I shrivel inside. It’s a school night. A fucking school night!

 As we speed toward home, Dad asks, “Hope you don’t mind if I go to Ozzy’s tonight? You know Daddy hasn’t been in over two months.” Why ask? It’s not a real question. You’re going no matter what I say.

“You’ll just have to do your homework fast when we get home. I won’t have to feed you. Ozzy always has plenty of good food there.” I look out the window to roll my eyes. Yeah. Gross sandwiches.

Defeated, I nod. Yes, yes, yes…to all the bullshit until the day I turn 18.

When we pull into Ozzy’s driveway, a familiar feeling of apprehension encases my body. I wonder how many times you’ve been here in your life?

We walk in the middle of the first game as Ozzy yells, “I’ll take that and raise you a dollar.” The Greek glances up from his hand and announces, “Tommy! Hey guys! The Big Kahuna is here!” Why do they call him that? I guess ‘the Greek’ was already taken.

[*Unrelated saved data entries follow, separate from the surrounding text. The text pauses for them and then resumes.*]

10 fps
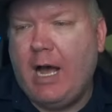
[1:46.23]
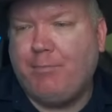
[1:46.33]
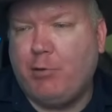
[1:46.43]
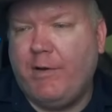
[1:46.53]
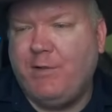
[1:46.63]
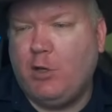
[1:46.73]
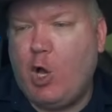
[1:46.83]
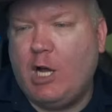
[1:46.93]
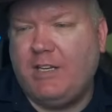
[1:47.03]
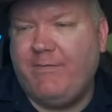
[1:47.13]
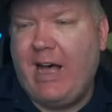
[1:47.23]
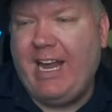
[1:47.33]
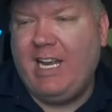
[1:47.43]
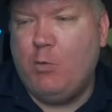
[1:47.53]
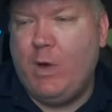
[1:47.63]
approved a law
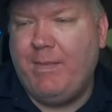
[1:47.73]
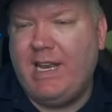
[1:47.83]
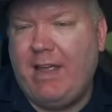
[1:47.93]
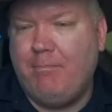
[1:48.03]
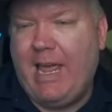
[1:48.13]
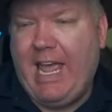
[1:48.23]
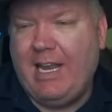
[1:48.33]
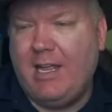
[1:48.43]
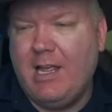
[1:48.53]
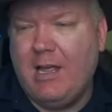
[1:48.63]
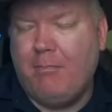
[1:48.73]
defining women and men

Dad smiles and nods making his way toward the trays of food. He whispers, “Take a lot. Ozzy won’t mind. He buys way more than we ever eat.” I grab two slices of ham, a piece of provolone cheese and slap them on a hoagie roll. Pass on the crusty yellow mustard.

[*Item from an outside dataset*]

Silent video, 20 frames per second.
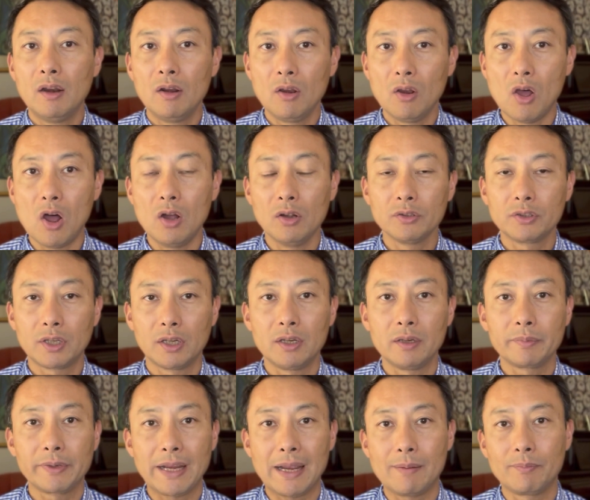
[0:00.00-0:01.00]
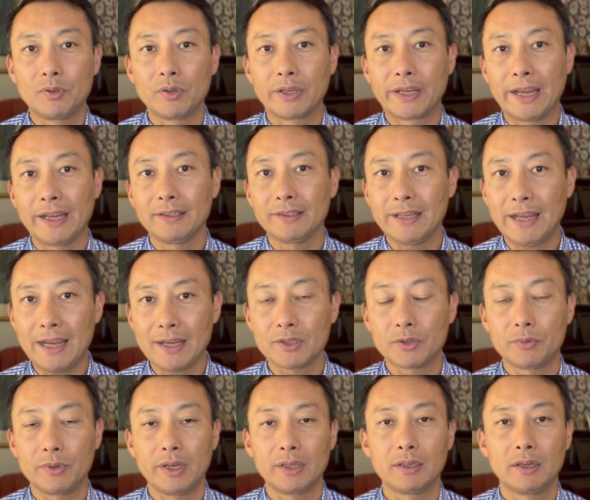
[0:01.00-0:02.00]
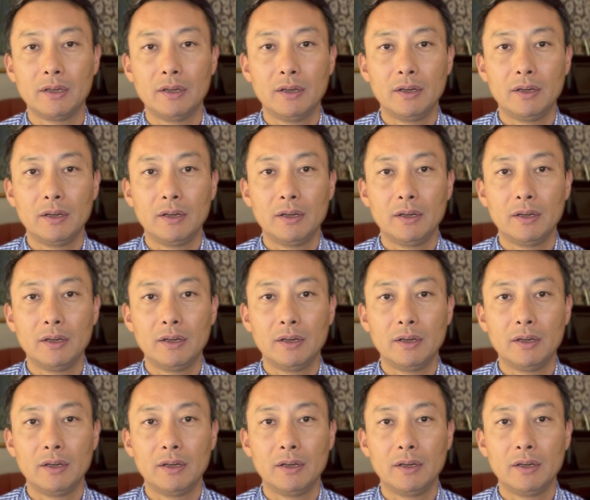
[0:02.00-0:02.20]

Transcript: long-term capital gain tax rate,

“Jenny. You’re going to eat it dry like that? God. I don’t know how you do that.” You can’t control everything, can you jerkball?

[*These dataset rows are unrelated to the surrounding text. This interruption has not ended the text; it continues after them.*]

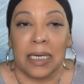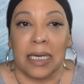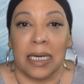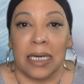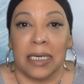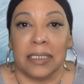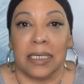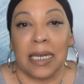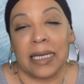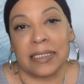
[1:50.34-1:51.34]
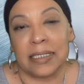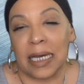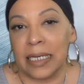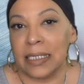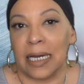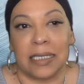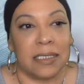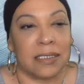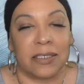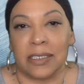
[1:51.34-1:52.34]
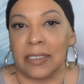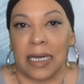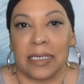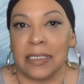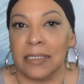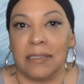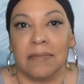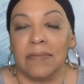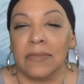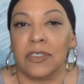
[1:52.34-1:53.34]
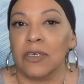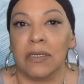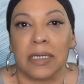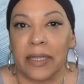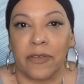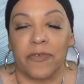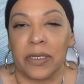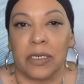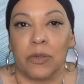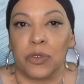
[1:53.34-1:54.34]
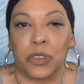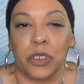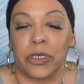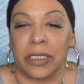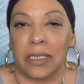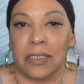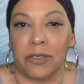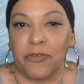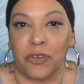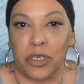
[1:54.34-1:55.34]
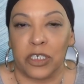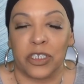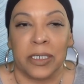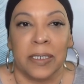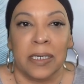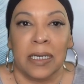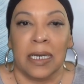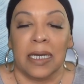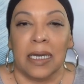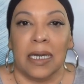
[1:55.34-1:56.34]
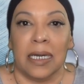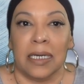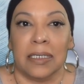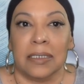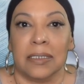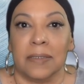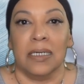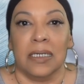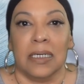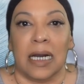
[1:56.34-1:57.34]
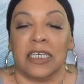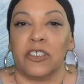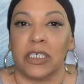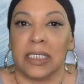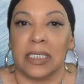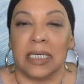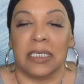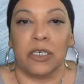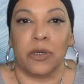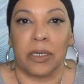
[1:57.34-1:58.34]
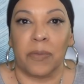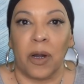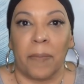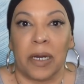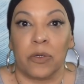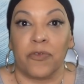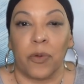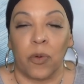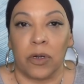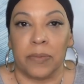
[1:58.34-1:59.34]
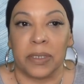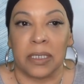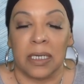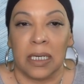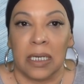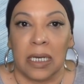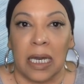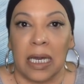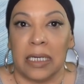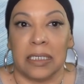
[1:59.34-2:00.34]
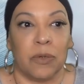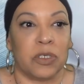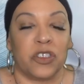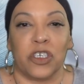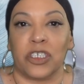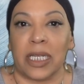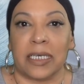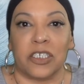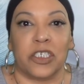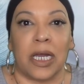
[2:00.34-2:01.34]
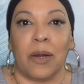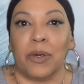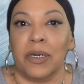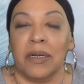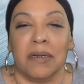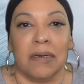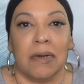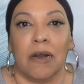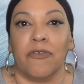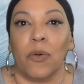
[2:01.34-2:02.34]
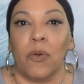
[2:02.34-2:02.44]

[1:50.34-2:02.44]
and last night I just decided to look at the videos, look at the footage, and I started seeing an incredible amount of orbs. And it was just like a shower of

After all these years, Ozzy doesn’t escort me into the back living room. Instead he calls over, “You know your way, right kiddo?”

Dad answers on my behalf. “Yeah, I’ll just get her settled in. Be right back for the next one guys.”

I fumble for the TV remote in the pitch-dark. “Alright, Jenny. If you need anything, just come and get Daddy.” Don’t worry. I won’t need anything except a new Father.

The light from the TV illuminates the room just enough for me to make out Ozzy’s bumpy tweed sofa. You’ve never actually seen this room in daylight. Weird.

I sit rigid on the sofa at first, waiting for Ozzy’s cat, Muffin to appear. Damn cat gives you the creeps.

After a few minutes, I turn to the guide channel. Ooh! Reruns of Bewitched followed by your favorite, Quantum Leap.

My eyes flutter a bit after two episodes. No. You can’t fall asleep before Quantum. At least Ozzy has cable. I look at the soiled pillow. It’s not like you’ve never laid on it before. Why do you hesitate every time?

Finally, I surrender and lower my head back.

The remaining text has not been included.